暴力団幹部が殺人未遂の罪に問われた裁判をめぐり、審理に参加した裁判員に声をかけて脅したなどとして起訴された元暴力団員ら2人に対し、福岡地方裁判所は「裁判員制度の根幹を揺るがしかねない結果を引き起こした」として、執行猶予の付いた懲役1年と懲役9か月の判決を言い渡しました。
去年5月、福岡地方裁判所小倉支部で、特定危険指定暴力団、工藤会系の暴力団幹部が殺人未遂の罪に問われた裁判をめぐり、いずれも幹部の知り合いで、会社員の中村公一被告(41)と元暴力団員の楠本利美被告(41)は、閉廷後、裁判員に対し「あんたら裁判員やろ」と声をかけて脅したなどとして、裁判員法違反の罪で逮捕、起訴されました。
検察は、2人に懲役1年を求刑し、楠本被告の弁護士は「脅すつもりはなかった」と無罪を主張していました。
6日の判決で、福岡地方裁判所の中田幹人裁判長は「工藤会系幹部と親交がある被告らが話しかけた行為自体が強い恐怖感を与え、不安を感じた裁判員から辞退の申し出が相次ぎ、最終的には裁判員裁判の対象から除外された。裁判員制度の根幹を揺るがしかねない結果を引き起こした」と指摘し、中村被告に懲役1年、執行猶予3年、楠本被告に懲役9か月、執行猶予3年を言い渡しました。

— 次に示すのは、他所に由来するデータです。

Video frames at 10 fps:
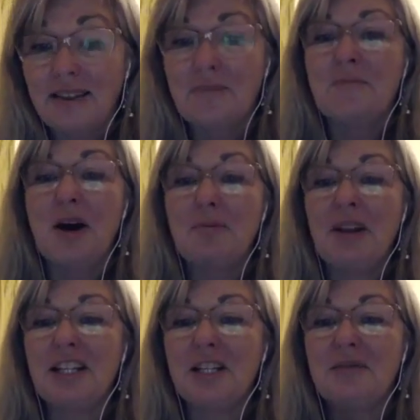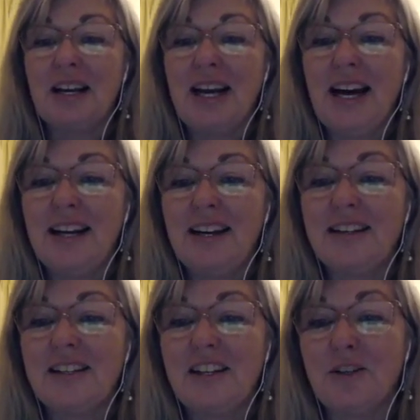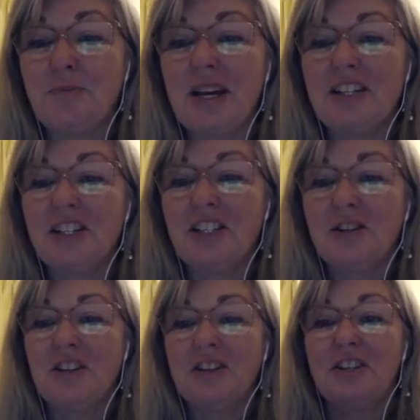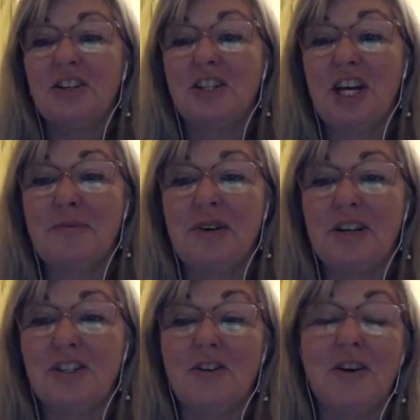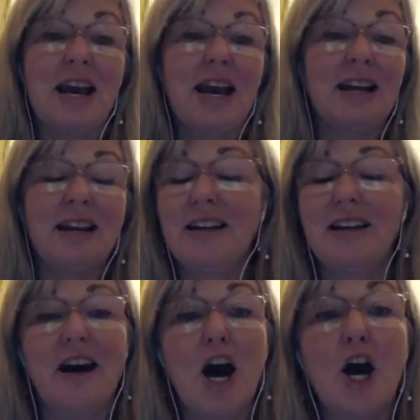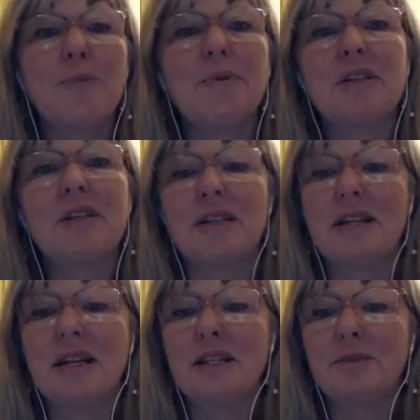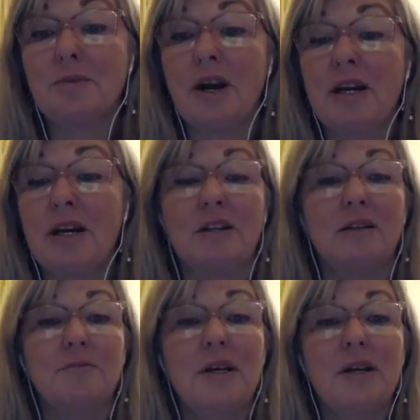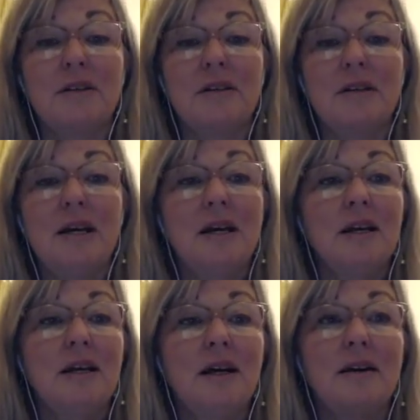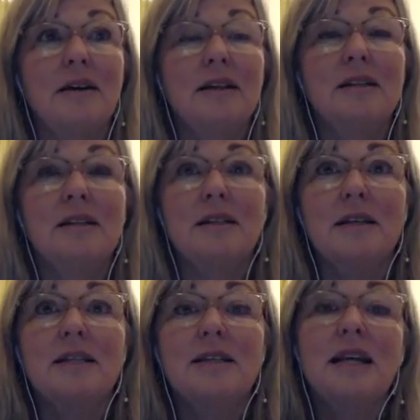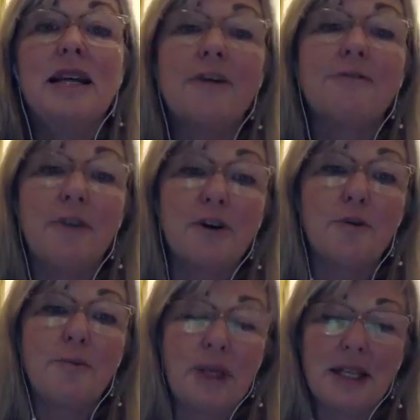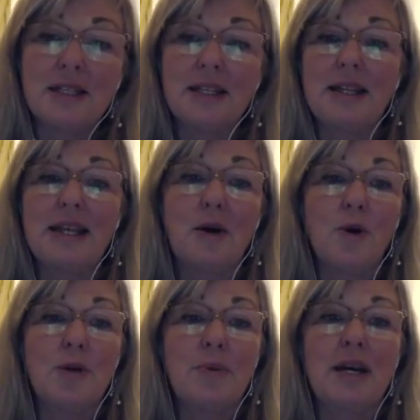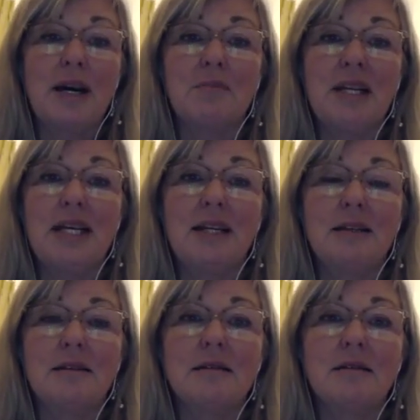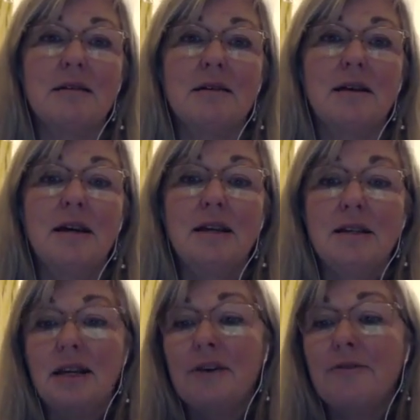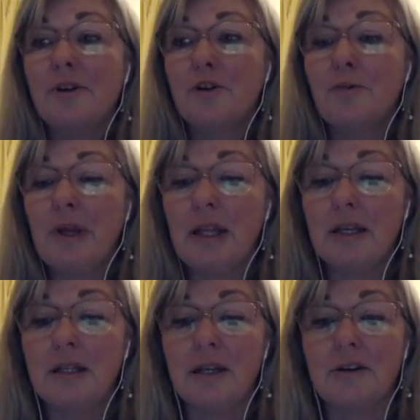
My pleasure, Michaela. It's a pleasure to share my story, and I hope it's just an inspiration, because you know it's in our vulnerability that we become leaders. It's in our vulnerability ofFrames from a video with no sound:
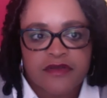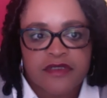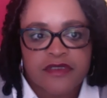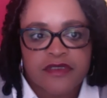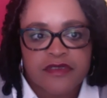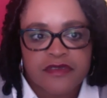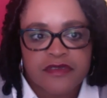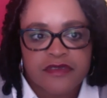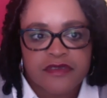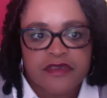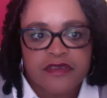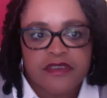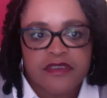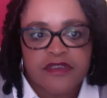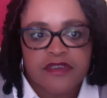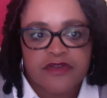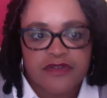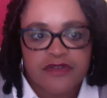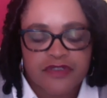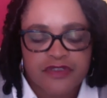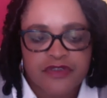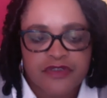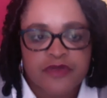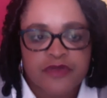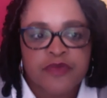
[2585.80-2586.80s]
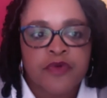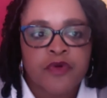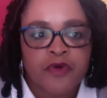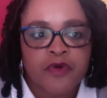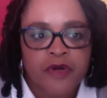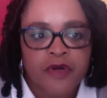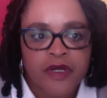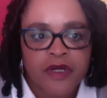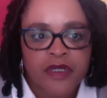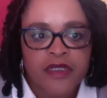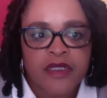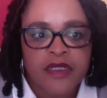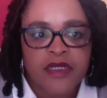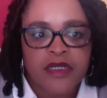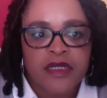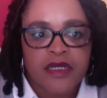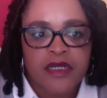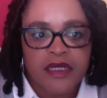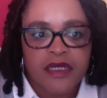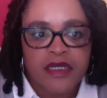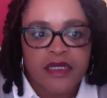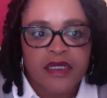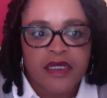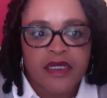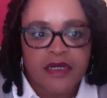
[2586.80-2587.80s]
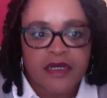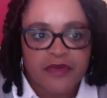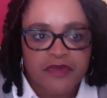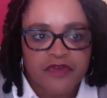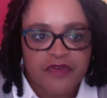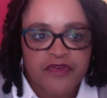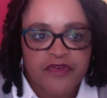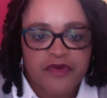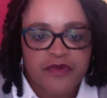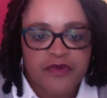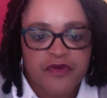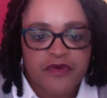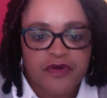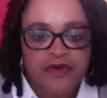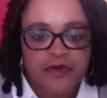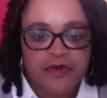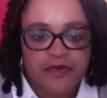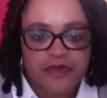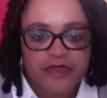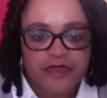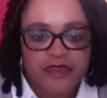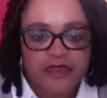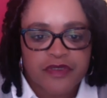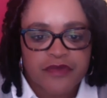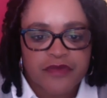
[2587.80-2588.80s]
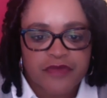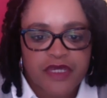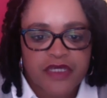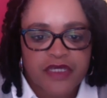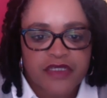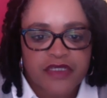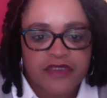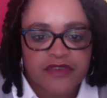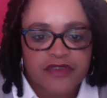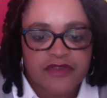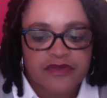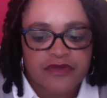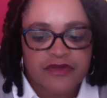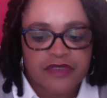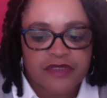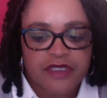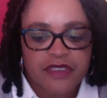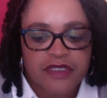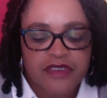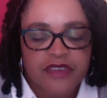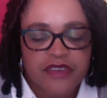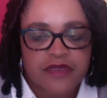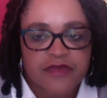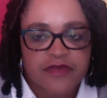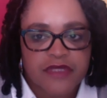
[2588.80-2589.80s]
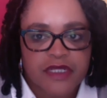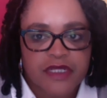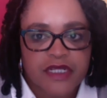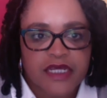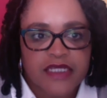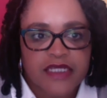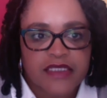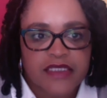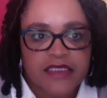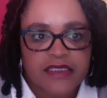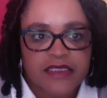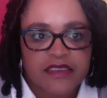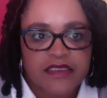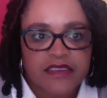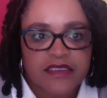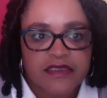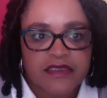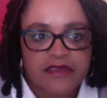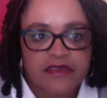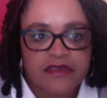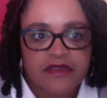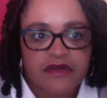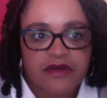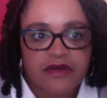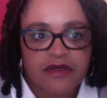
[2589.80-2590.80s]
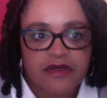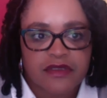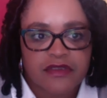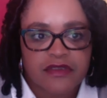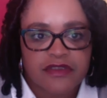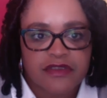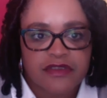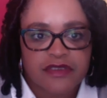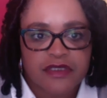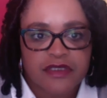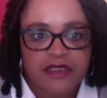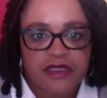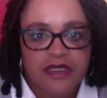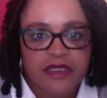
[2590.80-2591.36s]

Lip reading: is support coming from corporates and making sure that something like this gets launched.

裁判員法違反の罪で判決が言い渡されたのは、制度導入後、今回が初めてです。
判決について、小倉支部を管轄する福岡地方裁判所の永松健幹所長は「引き続き、裁判員らの安全確保に関する方策を実施し、安心して裁判員裁判にご参加いただけるよう万全を期したい」というコメントを出しました。